Once the line containing "[31:41.10-31:42.14]" is located in the records below, repeat it and all lines that follow it exactly, leaving out any picture.

◆ Information supplied
Content starts

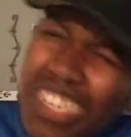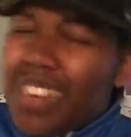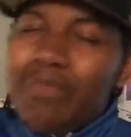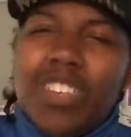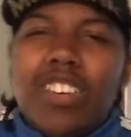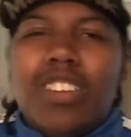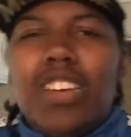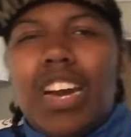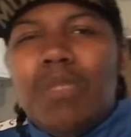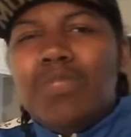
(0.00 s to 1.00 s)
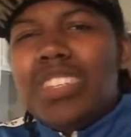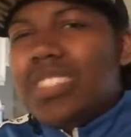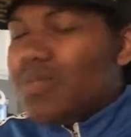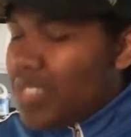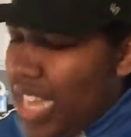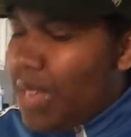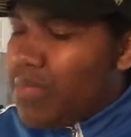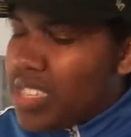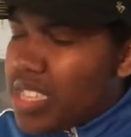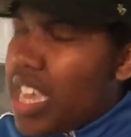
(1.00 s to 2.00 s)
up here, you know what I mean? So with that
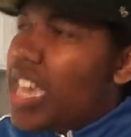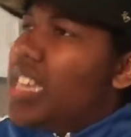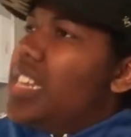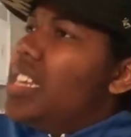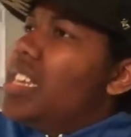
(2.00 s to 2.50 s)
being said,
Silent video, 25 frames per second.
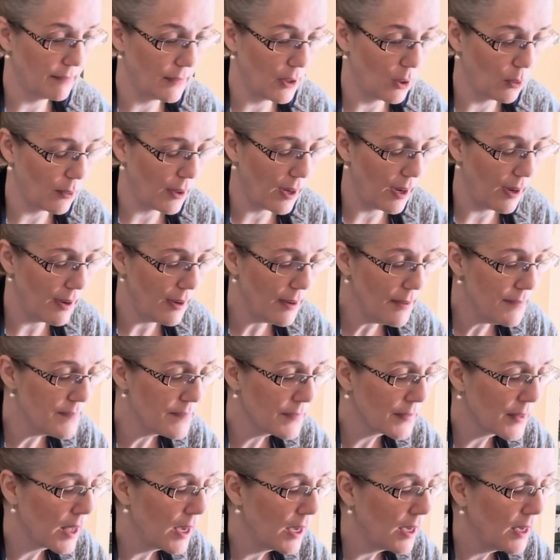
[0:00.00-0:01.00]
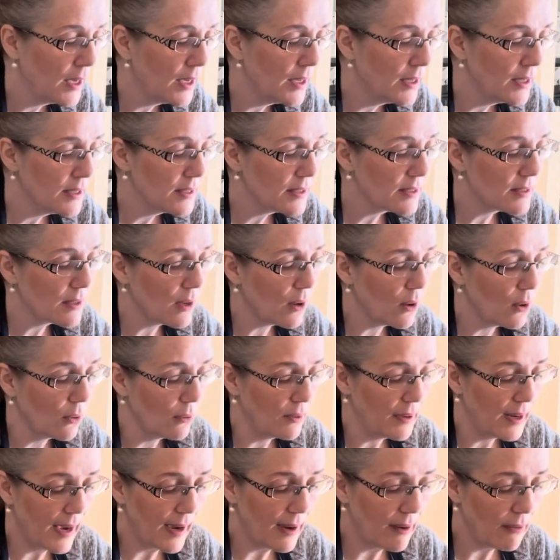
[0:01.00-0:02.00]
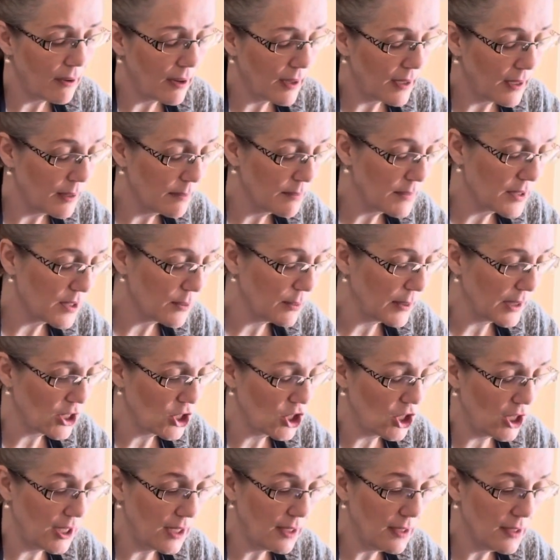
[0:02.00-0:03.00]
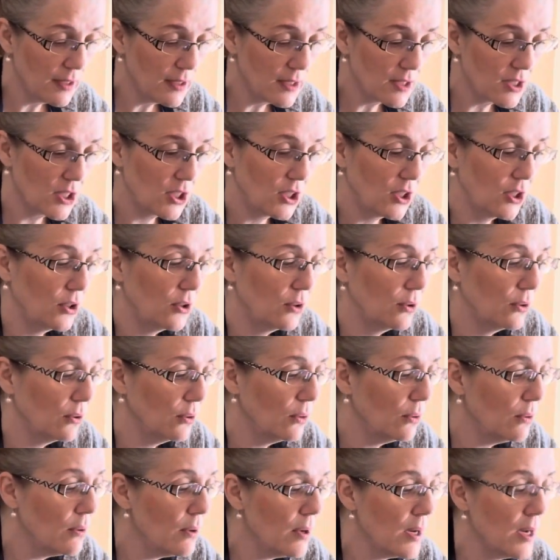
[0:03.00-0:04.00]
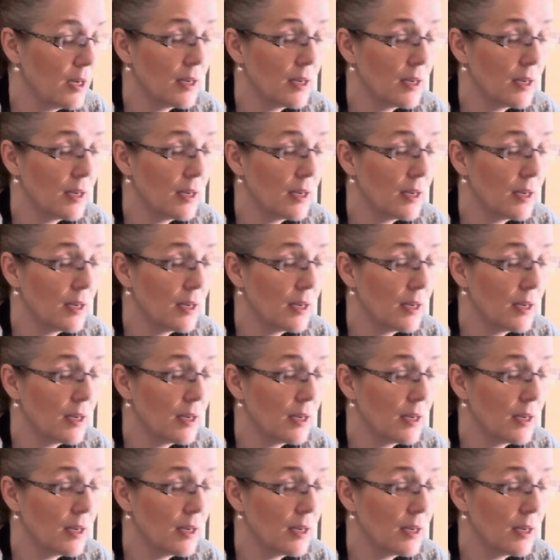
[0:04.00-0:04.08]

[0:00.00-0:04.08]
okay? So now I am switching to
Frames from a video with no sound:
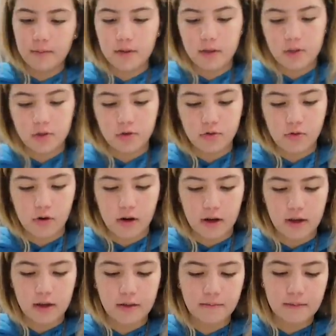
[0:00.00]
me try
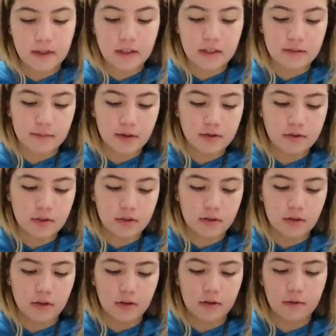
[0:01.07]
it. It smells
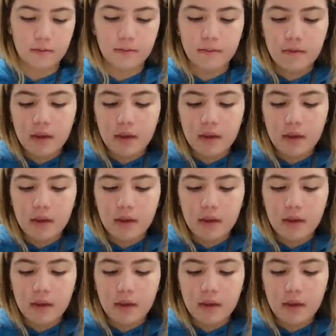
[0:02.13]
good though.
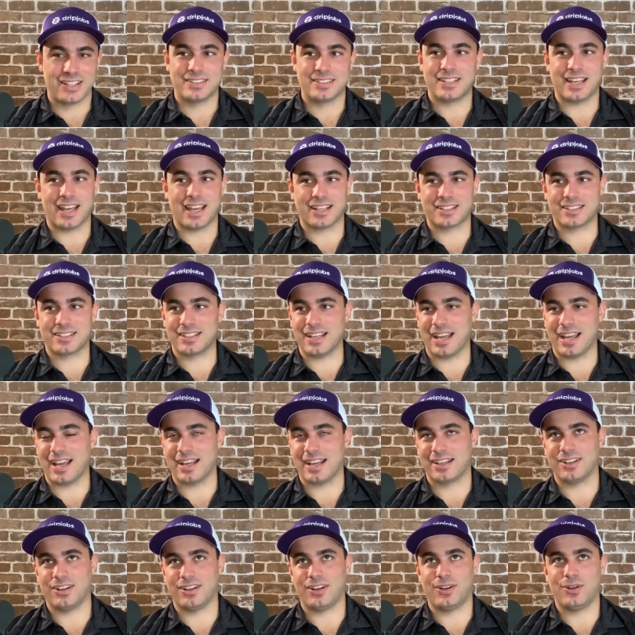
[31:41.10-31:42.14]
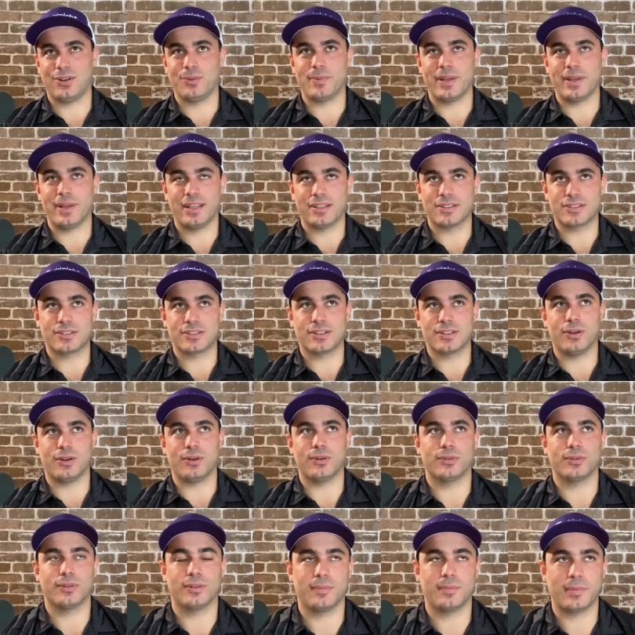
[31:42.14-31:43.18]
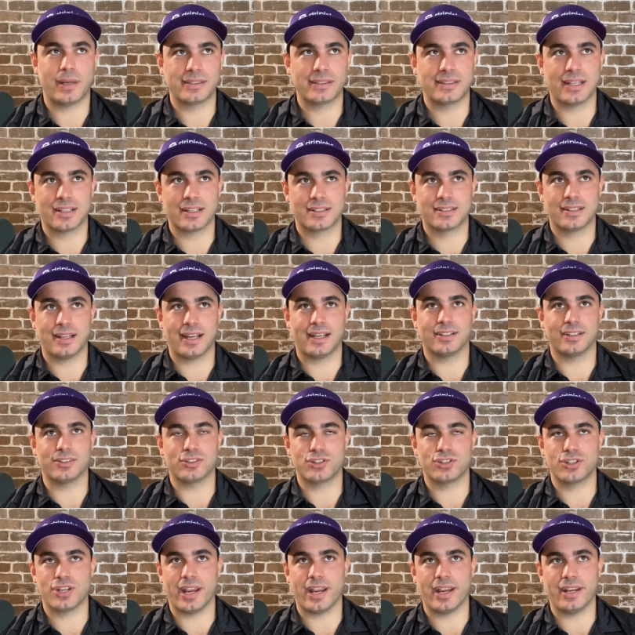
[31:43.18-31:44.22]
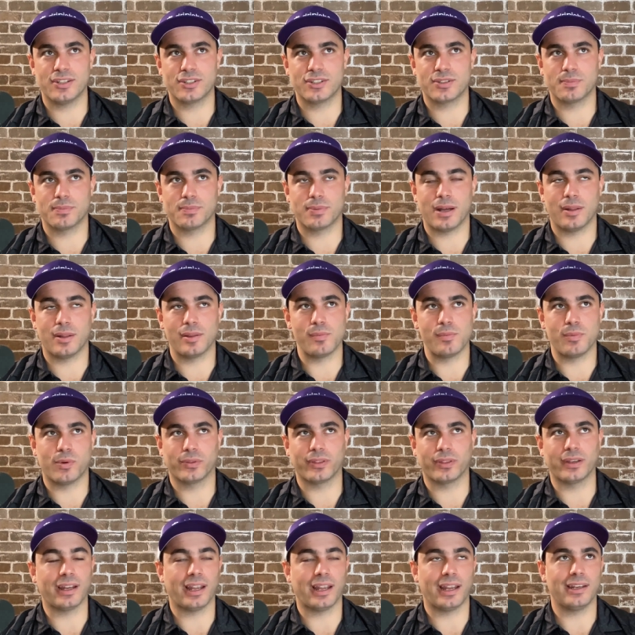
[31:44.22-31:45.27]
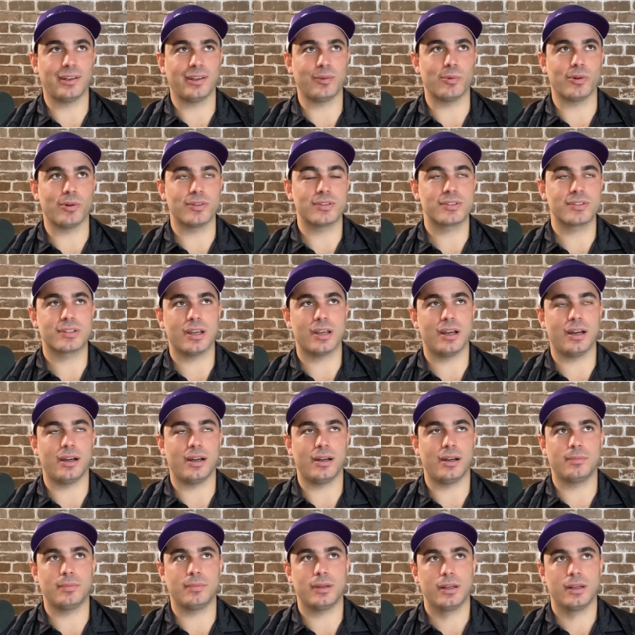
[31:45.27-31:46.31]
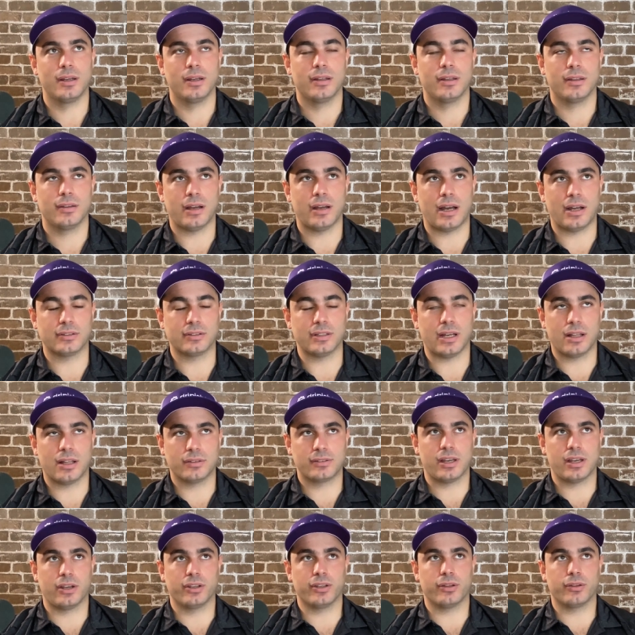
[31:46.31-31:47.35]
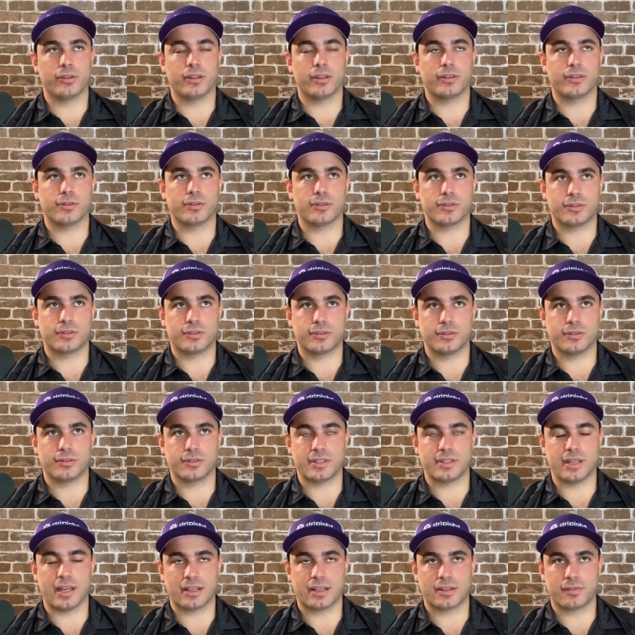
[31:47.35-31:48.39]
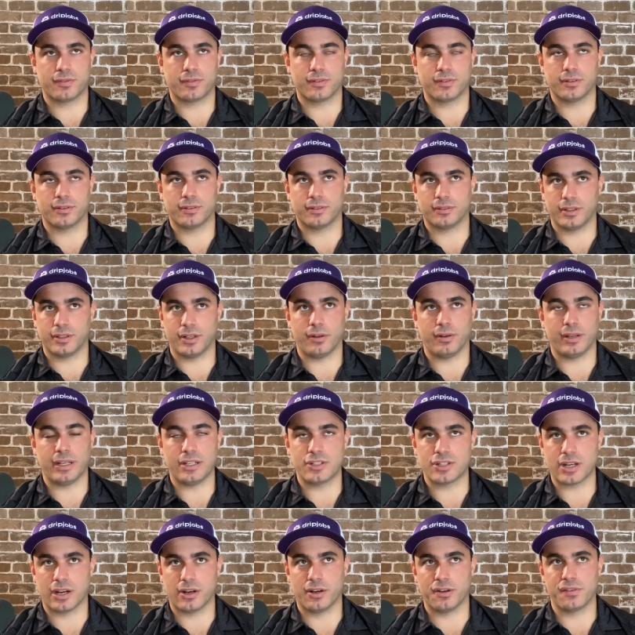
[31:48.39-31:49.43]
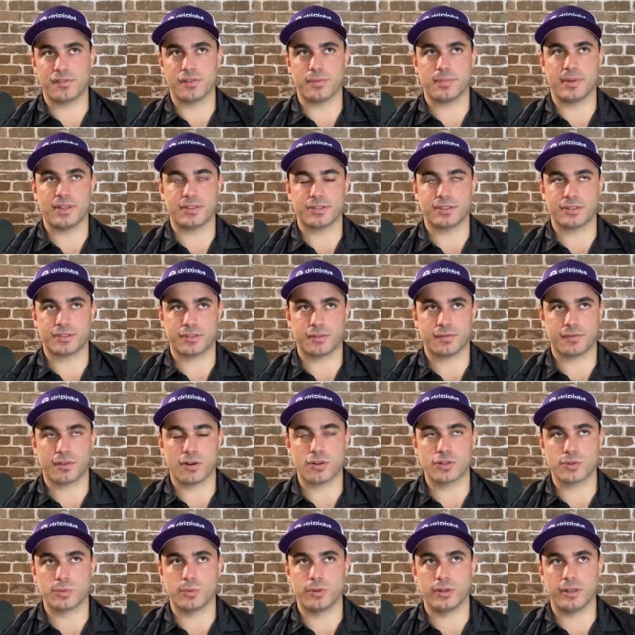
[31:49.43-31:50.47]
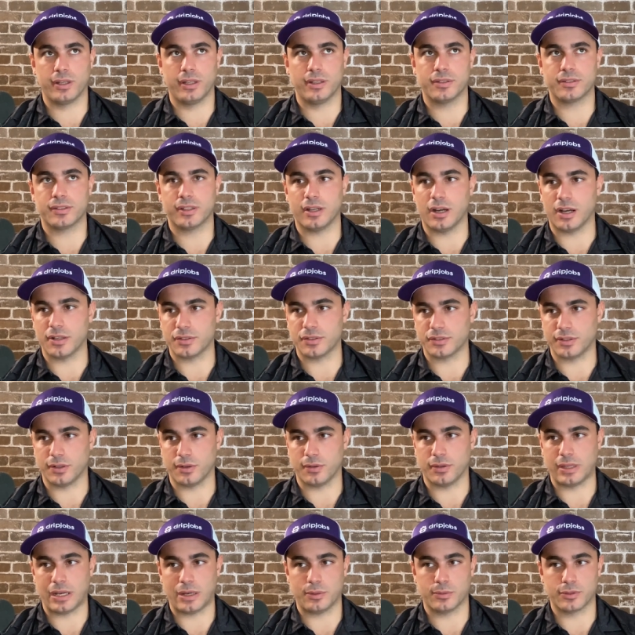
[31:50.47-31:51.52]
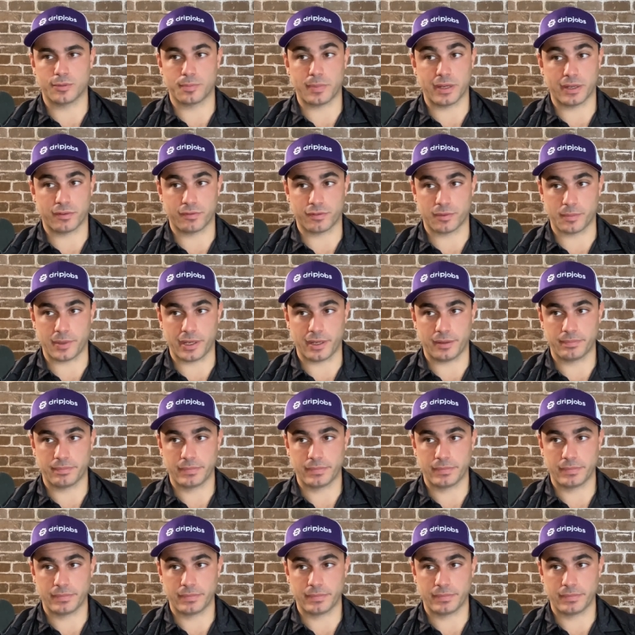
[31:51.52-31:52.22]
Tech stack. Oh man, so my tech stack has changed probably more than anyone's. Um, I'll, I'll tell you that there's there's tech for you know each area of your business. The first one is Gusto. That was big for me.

Content ends

◆ Exercise answer
[31:41.10-31:42.14]
[31:42.14-31:43.18]
[31:43.18-31:44.22]
[31:44.22-31:45.27]
[31:45.27-31:46.31]
[31:46.31-31:47.35]
[31:47.35-31:48.39]
[31:48.39-31:49.43]
[31:49.43-31:50.47]
[31:50.47-31:51.52]
[31:51.52-31:52.22]
Tech stack. Oh man, so my tech stack has changed probably more than anyone's. Um, I'll, I'll tell you that there's there's tech for you know each area of your business. The first one is Gusto. That was big for me.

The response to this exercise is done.